A-Rod's rep just got Manny Ramirez a two-year, $45 million deal from the Dodgers
DP: The Manny deal came four months after the Dodgers' initial offer. What was the holdup?
March 15, 2009
SB: Manny wanted to be somewhere for a long period, four years. He wanted to find a home for himself and achieve his goal of getting 3,000 hits—and most importantly be a place where he was really comfortable. Los Angeles met that, and Manny gave me direction that he wanted me to focus on getting a contract done, until the point came that he thought we couldn't. Then he wanted to look somewhere else.
DP: But was anybody offering a better deal than two years, $45 million?

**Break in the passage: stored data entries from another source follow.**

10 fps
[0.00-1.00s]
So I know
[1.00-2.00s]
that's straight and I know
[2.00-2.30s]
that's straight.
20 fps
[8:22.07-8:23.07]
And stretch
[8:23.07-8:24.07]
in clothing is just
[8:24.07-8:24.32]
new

SB: Of course teams called, and if we wanted to pursue other negotiations, I'm sure we could have.
DP: Yeah, but give me an idea of those....
SB: I never do that, Dan. I keep my conversations confidential.

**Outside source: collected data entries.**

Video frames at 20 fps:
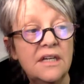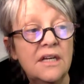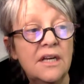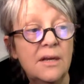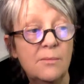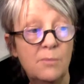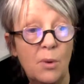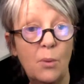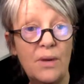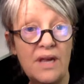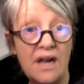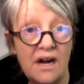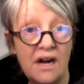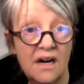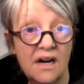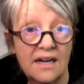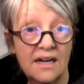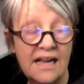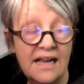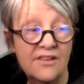but we
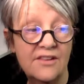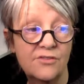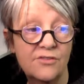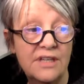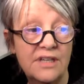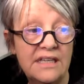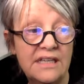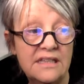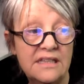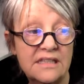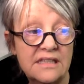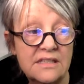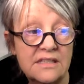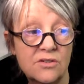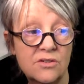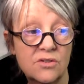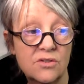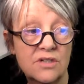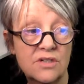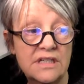are gathering in the
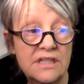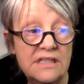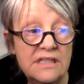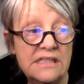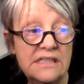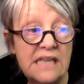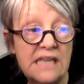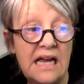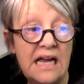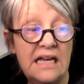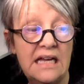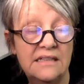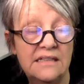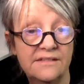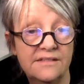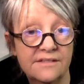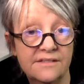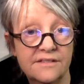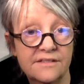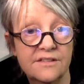stories
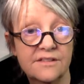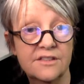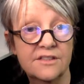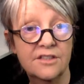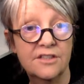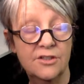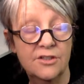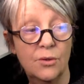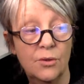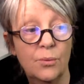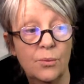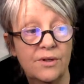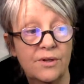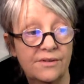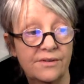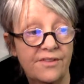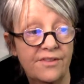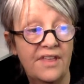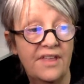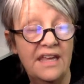and, we're
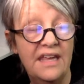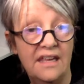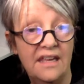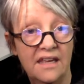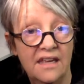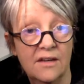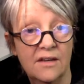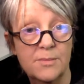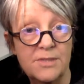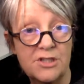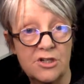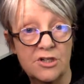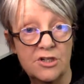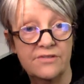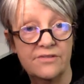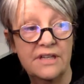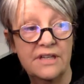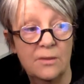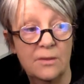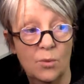thinking,
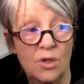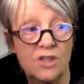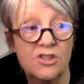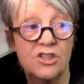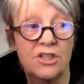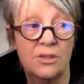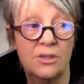observing and watching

DP: How would you grade yourself on this deal?
SB: What I grade myself on is my client's happiness. And based upon Thursday, when Manny got there and you saw the exuberance....
DP: He's always like that, Scott.
SB: In Boston, I never saw this personality. Manny's reaching out to the press, he's gregarious. He certainly was this way with his teammates, but you never saw this visible to the public.
DP: Did you offer Alex Rodriguez advice about how to handle his interview with Peter Gammons after the news of his steroids test?
SB: I was not with Alex in Miami while this was going on, but I will tell you that I am pleased that Alex admitted that he made a mistake.
DP: As an agent for these guys, is it your job to know if they use performance-enhancing drugs?
SB: I would like to say no.
DP: Did you have any hint?
SB: Alex said it best when he said he and his cousin were the only ones who knew.
DP: If you're in your office and your secretary tells you Manny is on one line and Alex is on the other, which one do you take?
SB: Conference call.
The Art of the Deal
SO WHAT does the guy who signed Manny Ramirez (above) think of the deal? Dodgers G.M. Ned Colletti came on the show shortly after Scott Boras did. Colletti said he knew as soon as he made his initial offer in November that he was in for a protracted negotiation; that's just the way it goes with Boras. Talks really slowed down when Boras claimed that Manny was entertaining other offers and might walk. "I thought there was some possibility," Colletti said. "But Scott's great at trying to create leverage even if he doesn't have it. In January he intimated that there was a lot of action that had to be sorted out quickly. We decided to wait and see, knowing that Manny had an interest in staying in L.A." Does that mean he called Boras's bluff? "I guess maybe we did, to some extent," said Colletti. It was a bold move, especially given Colletti's admission that "we didn't really have a plan B."
BEFORE HE signed a two-year, $23 million extension with the Cardinals last week, Kurt Warner said he'd take less money if helped the team re-sign disgruntled receiver Anquan Boldin. But Warner told me that the prospect of a discount never came up in his talks. He's still optimistic that Arizona will retain Boldin while conceding that "there are still some issues" between Boldin and the team. One thing that shouldn't be an issue for Boldin: being overshadowed. When I asked Warner if Larry Fitzgerald is his "Number 1" target, he was adamant: "Never. With certain routes he's my Number 1 guy, but I have that with Q as well. They're different at what they do."
BUFFALO MADE a bold move by signing Terrell Owens to a one-year, $6.5 million contract. Sure, there will be some T.O.-related drama, but if nothing else, he brings some buzz to what has been a dreary franchise. And as Peter King pointed out on my Monday-morning show, Owens has a history of behaving and playing well in his first season in a new home. "It's always a honeymoon early with T.O.," he said.
THE FINE PRINT: The Bobcats have won six in a row. Larry Brown is so encouraged, he's thinking about unpacking.